• [What you should do] Your reply should reproduce each entry exactly and contain no pictures.

Collected data:
=== Begin Enclosure ===

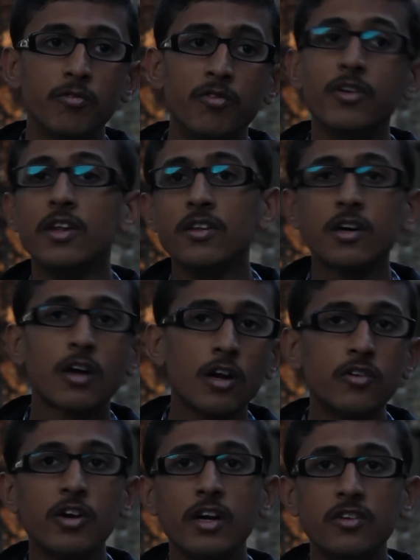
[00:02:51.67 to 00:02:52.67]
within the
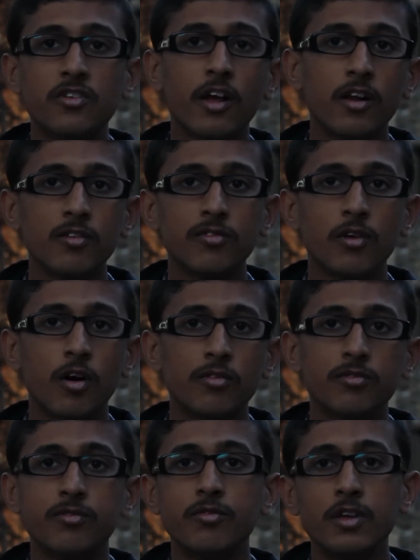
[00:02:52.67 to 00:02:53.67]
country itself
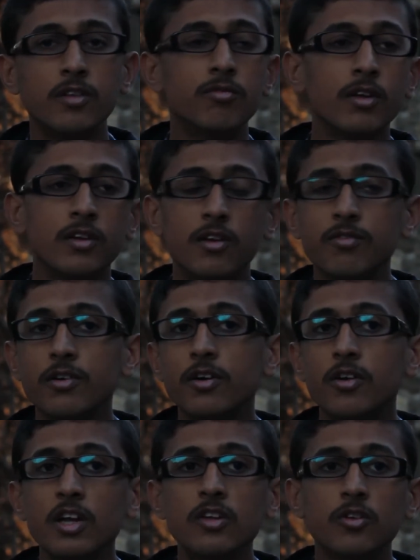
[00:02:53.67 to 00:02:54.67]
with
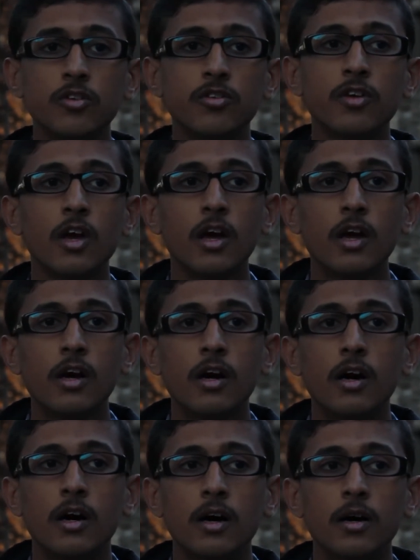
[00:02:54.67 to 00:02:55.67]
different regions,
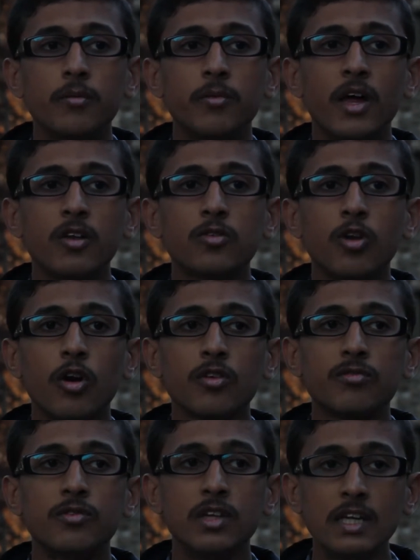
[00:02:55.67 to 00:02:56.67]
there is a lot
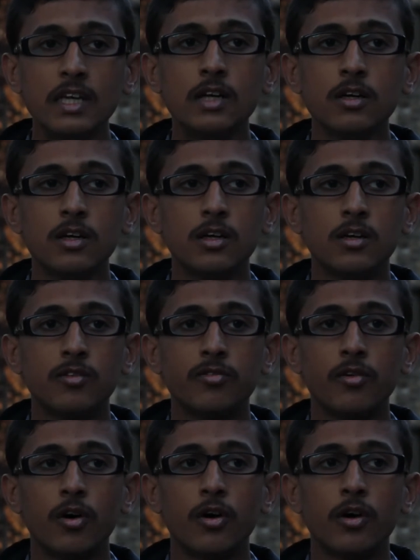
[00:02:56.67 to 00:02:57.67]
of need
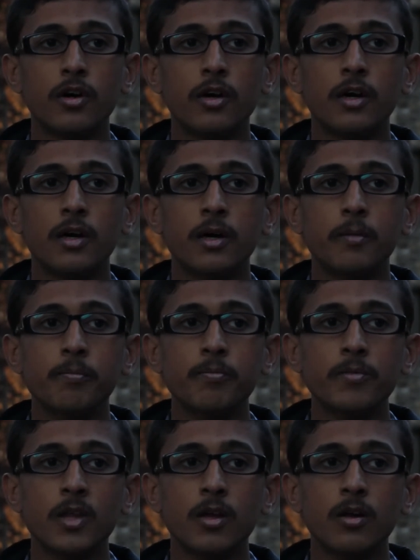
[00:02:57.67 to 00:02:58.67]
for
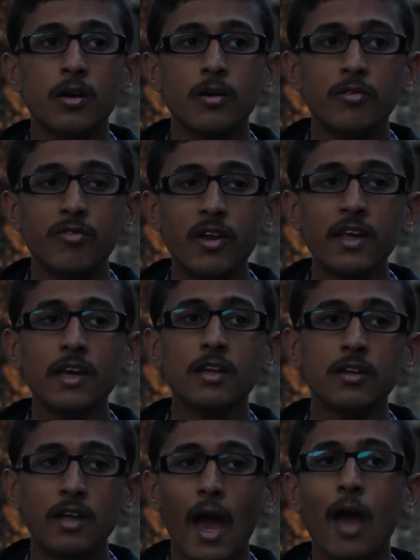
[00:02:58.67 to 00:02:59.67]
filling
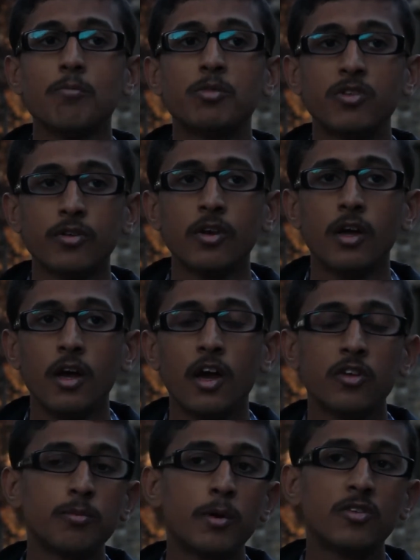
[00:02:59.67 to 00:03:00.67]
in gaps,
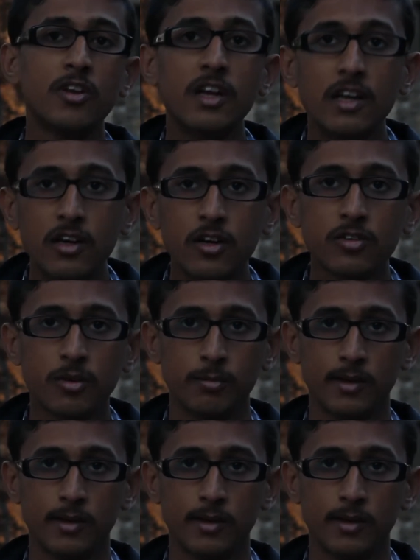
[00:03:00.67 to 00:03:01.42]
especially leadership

=== End Enclosure ===

• [Output below]
[00:02:51.67 to 00:02:52.67]
within the
[00:02:52.67 to 00:02:53.67]
country itself
[00:02:53.67 to 00:02:54.67]
with
[00:02:54.67 to 00:02:55.67]
different regions,
[00:02:55.67 to 00:02:56.67]
there is a lot
[00:02:56.67 to 00:02:57.67]
of need
[00:02:57.67 to 00:02:58.67]
for
[00:02:58.67 to 00:02:59.67]
filling
[00:02:59.67 to 00:03:00.67]
in gaps,
[00:03:00.67 to 00:03:01.42]
especially leadership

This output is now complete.